Zero Day Initiative
- Company type: Software vulnerability program
- Industry: Cyber security
- Founded: July 25, 2005; 20 years ago
- Owner: Trend Micro
- Website: www.zerodayinitiative.com

= Zero Day Initiative =

International software vulnerability acquisition

Zero Day Initiative (ZDI) is an international software vulnerability initiative that was started in 2005 by TippingPoint, a division of 3Com. The program was acquired by Trend Micro as a part of the HP TippingPoint acquisition in 2015.

ZDI buys various software vulnerabilities from independent security researchers, and then discloses these vulnerabilities to their original vendors for patching before making such information public.

==History==
ZDI was started on July 25, 2005 by TippingPoint and was initially led by David Endler and Pedram Amini. The "zero-day" in ZDI's name refers to the first time, or Day Zero, when a vendor becomes aware of a vulnerability in a specific software. The program was launched to give cash rewards to software vulnerability researchers and hackers if they proved to find exploits in any variety of software. Due to lack of incentive and safety and confidentiality concerns, researchers and hackers are often deterred from approaching vendors when finding vulnerabilities in their software. ZDI was created as a third-party program to collect and incentivize finding such vulnerabilities, while protecting both the researchers and the sensitive information behind the vulnerabilities.

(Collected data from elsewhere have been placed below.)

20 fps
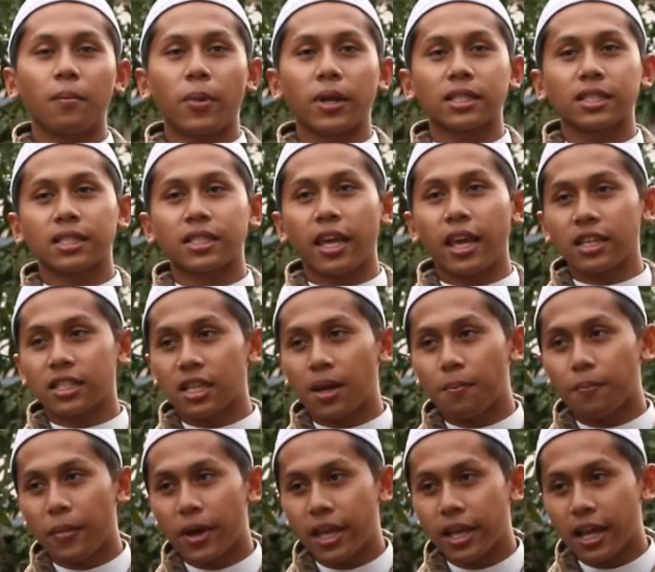dapat saya
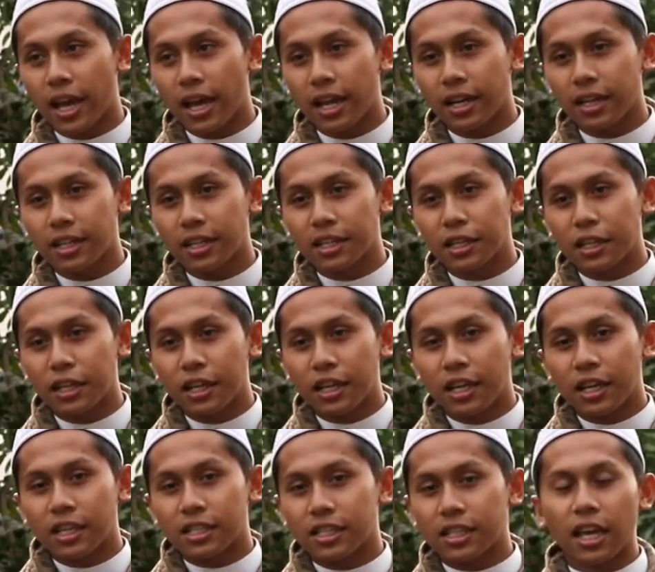sampaikan.
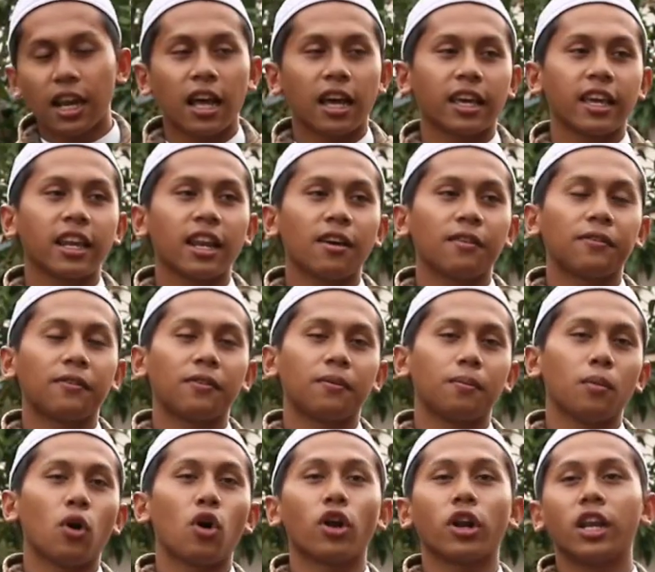Salah khilaf
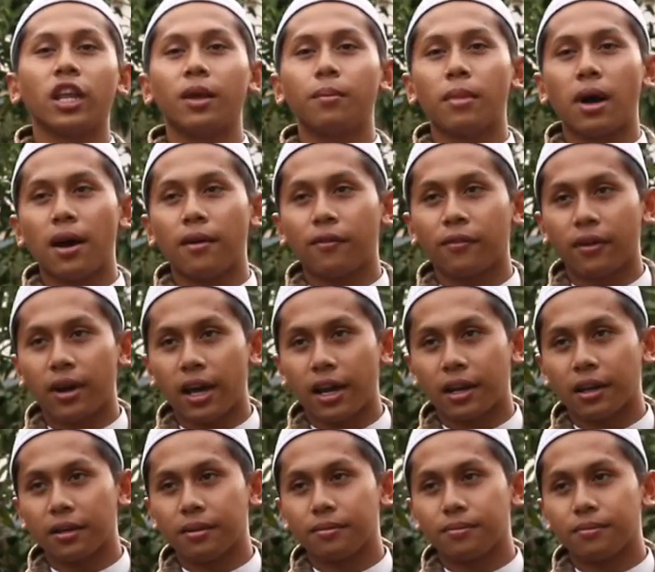mohon
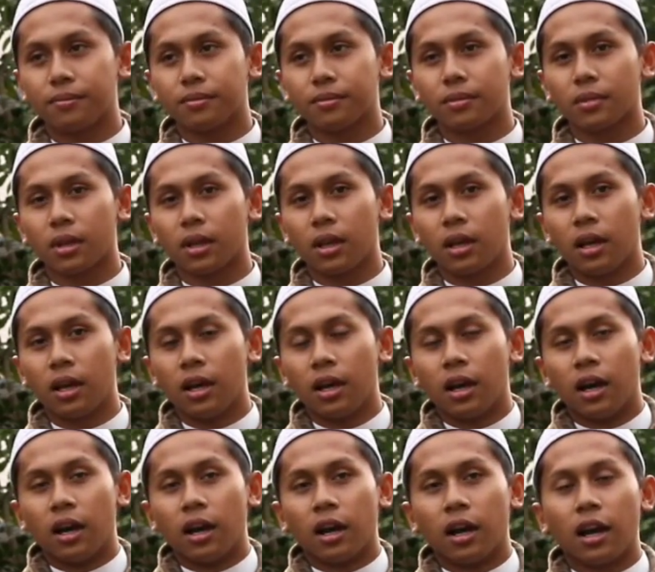dimaafkan.
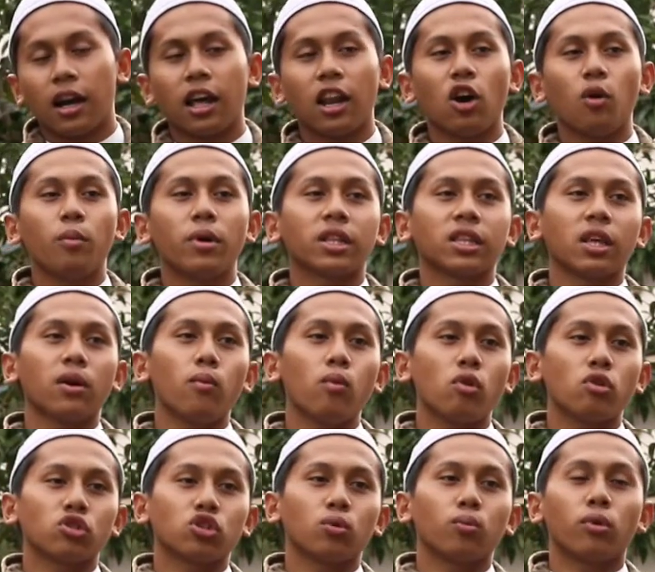Kalau
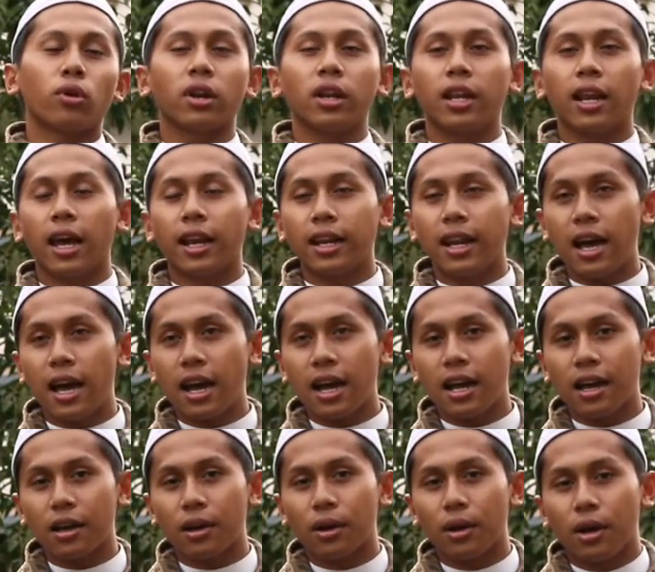bertemu sumur di
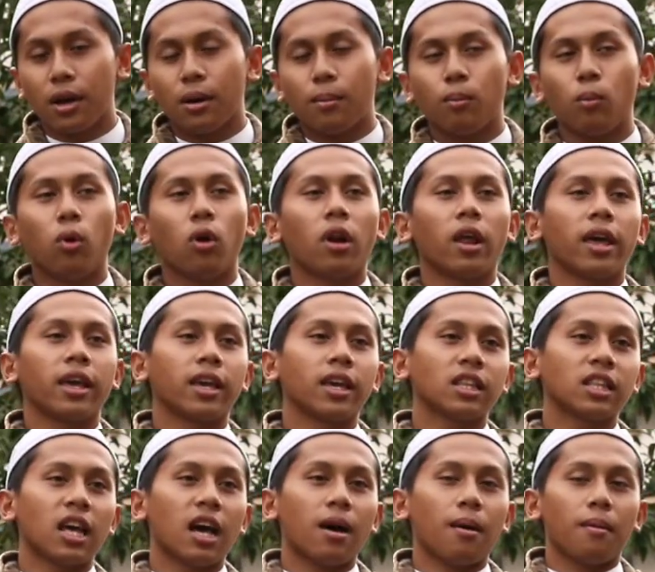ladang, boleh
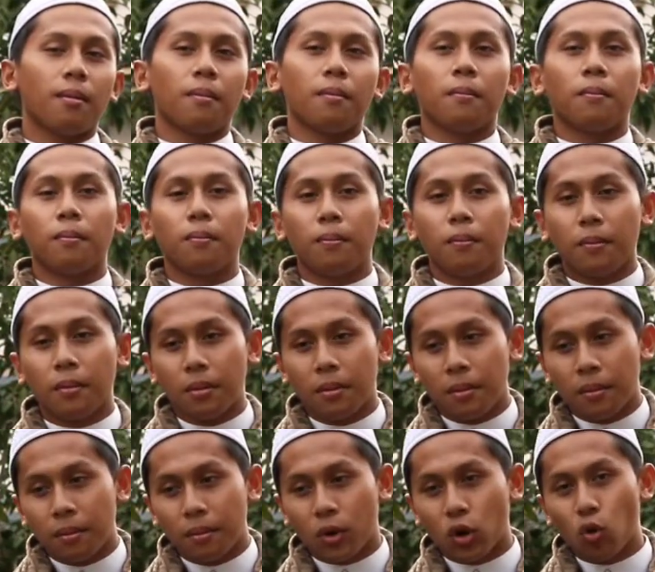kita
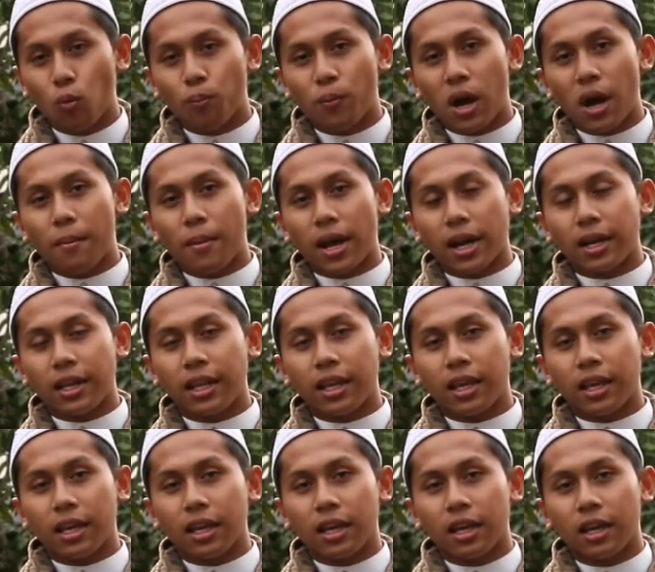menumpang
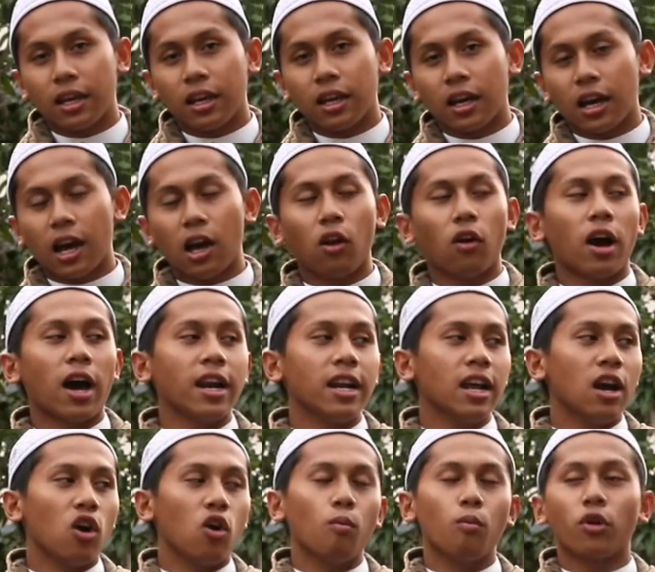mandi. Kalau
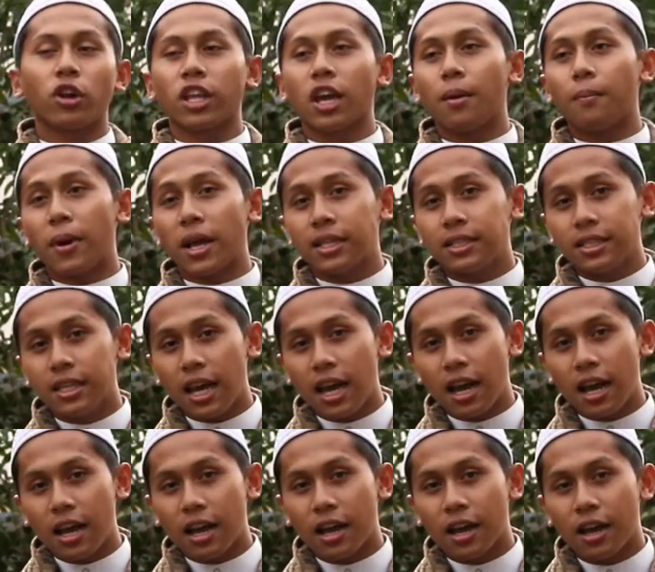ada umur yang
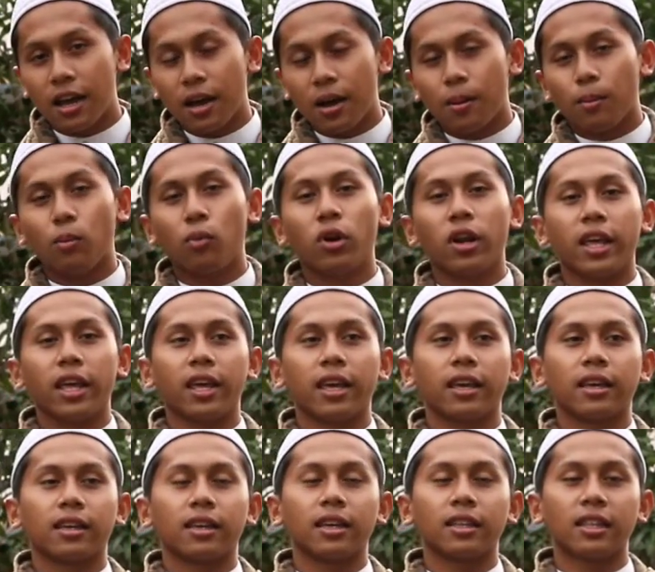panjang, boleh
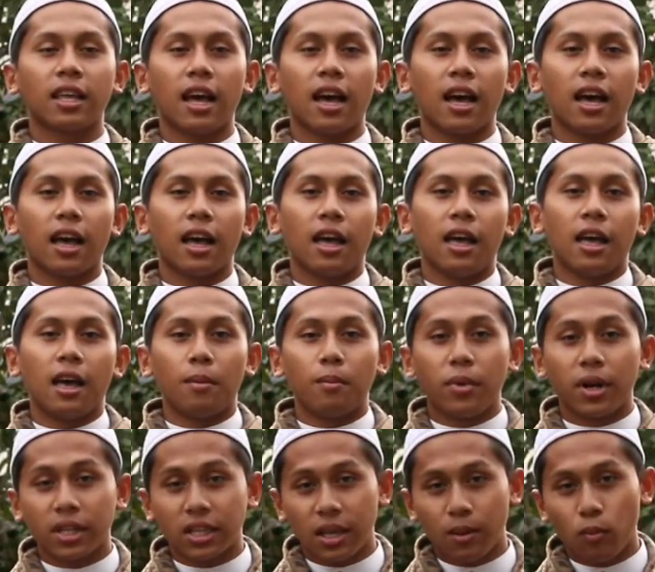kita
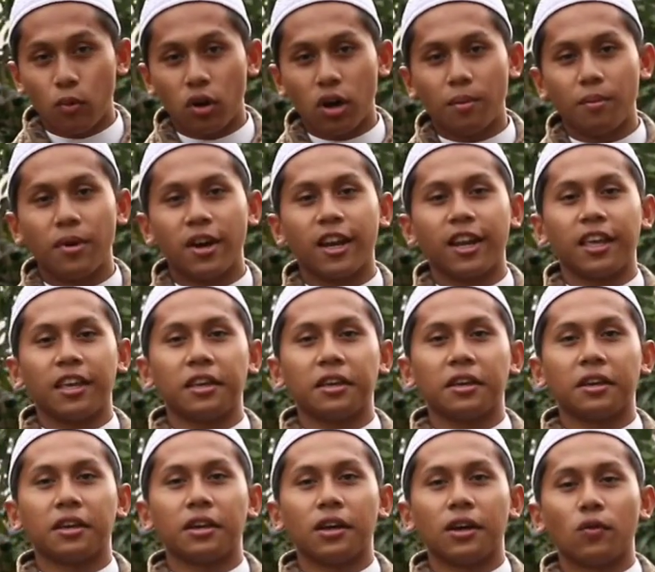bertemu kembali.
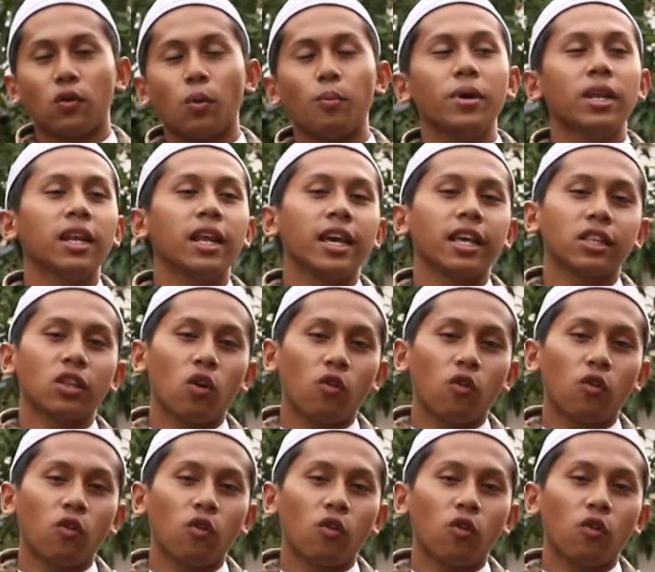Wabillahi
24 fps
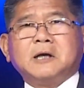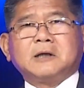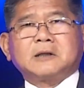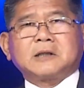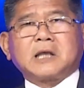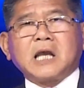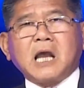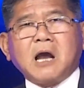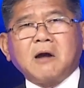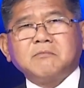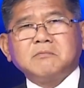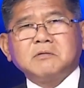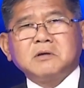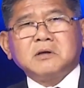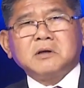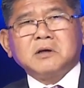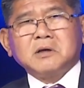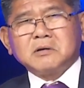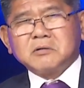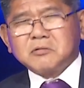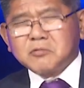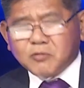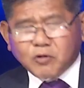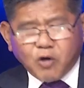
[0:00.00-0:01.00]
thấy không,
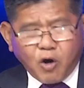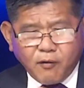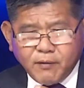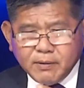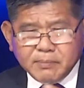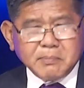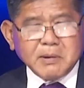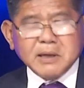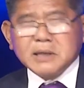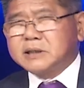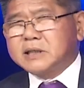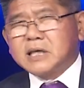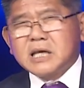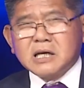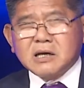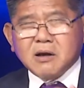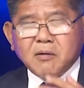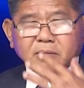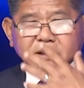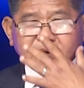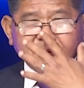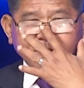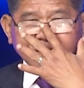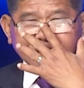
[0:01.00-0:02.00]
Covid-19
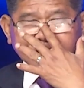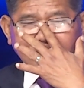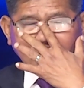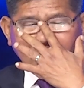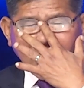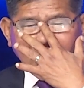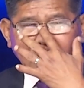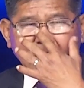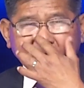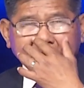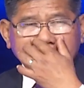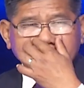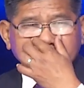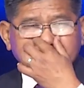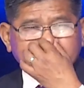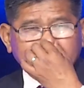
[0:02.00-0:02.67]
không có gì phải sợ hết,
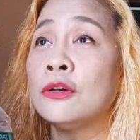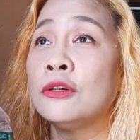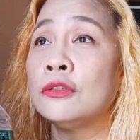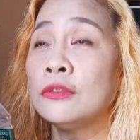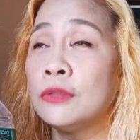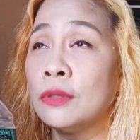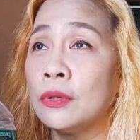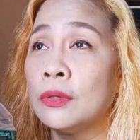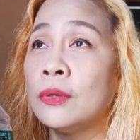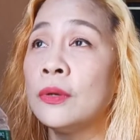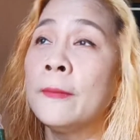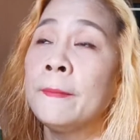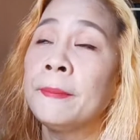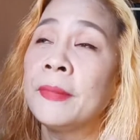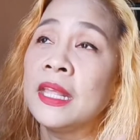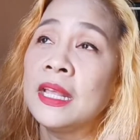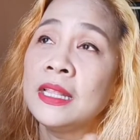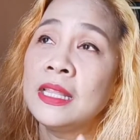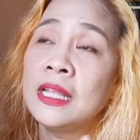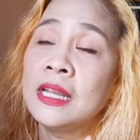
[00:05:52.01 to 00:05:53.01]
although
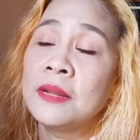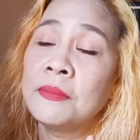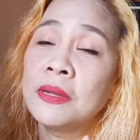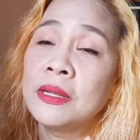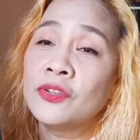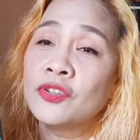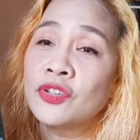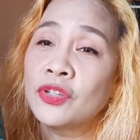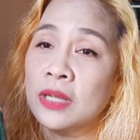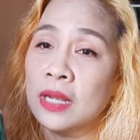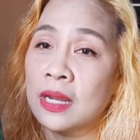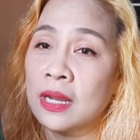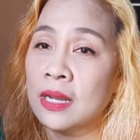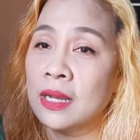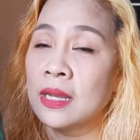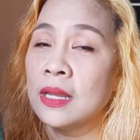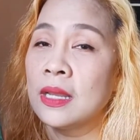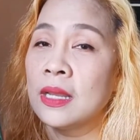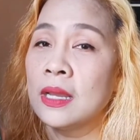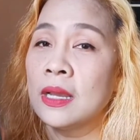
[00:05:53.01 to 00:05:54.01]
hindi naman
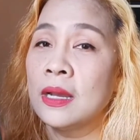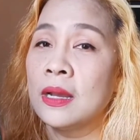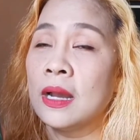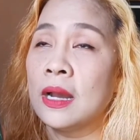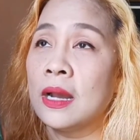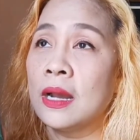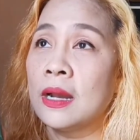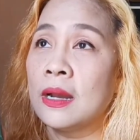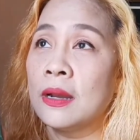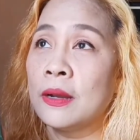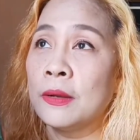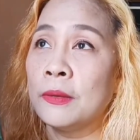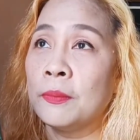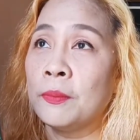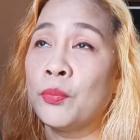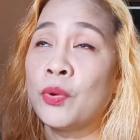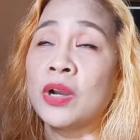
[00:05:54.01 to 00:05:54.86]
siya uh,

ZDI contributors have found security vulnerabilities in products such as Firefox 3, Microsoft Windows, QuickTime for Windows, and in a variety of Adobe products.

ZDI also conducts internal research for vulnerabilities and has found many in Adobe products, Microsoft products, VMware products, and Oracle Java.

In 2016, ZDI was the top external supplier of bugs for both Microsoft and Adobe, having "purchased and disclosed 22% of publicly discovered Microsoft vulnerabilities and 28% of publicly disclosed vulnerabilities found in Adobe software."

ZDI also adjudicates the Pwn2Own hacking competition which occurs three times a year, where teams of hackers can take home cash prizes and software and hardware devices which they have successfully exploited.

==Buying exploits==
There has been criticism on the sale of software exploits, as well as on the entities who buy such vulnerabilities. Although the practice is legal, the ethics of the practice are always in question. Most critics are concerned about what can happen to software exploits once they are sold. Hackers and researchers who find flaws in software can sell those vulnerabilities to either government agencies, third-party companies, on the black market, or to the software vendors themselves.

The fair market value versus black market value for software exploits greatly differ (often variable by tens of thousands of dollars), as do the implications for purchasing software vulnerabilities. This combination of concerns has led to the rise of third-party programs such as ZDI and others as places to report and sell vulnerabilities for security researchers.

ZDI receives submissions for vulnerabilities such as remote code execution, elevation of privilege, and information disclosure, but "it does not purchase every type of bug, including cross-site scripting (XSS) ones that dominate many bug bounty programs."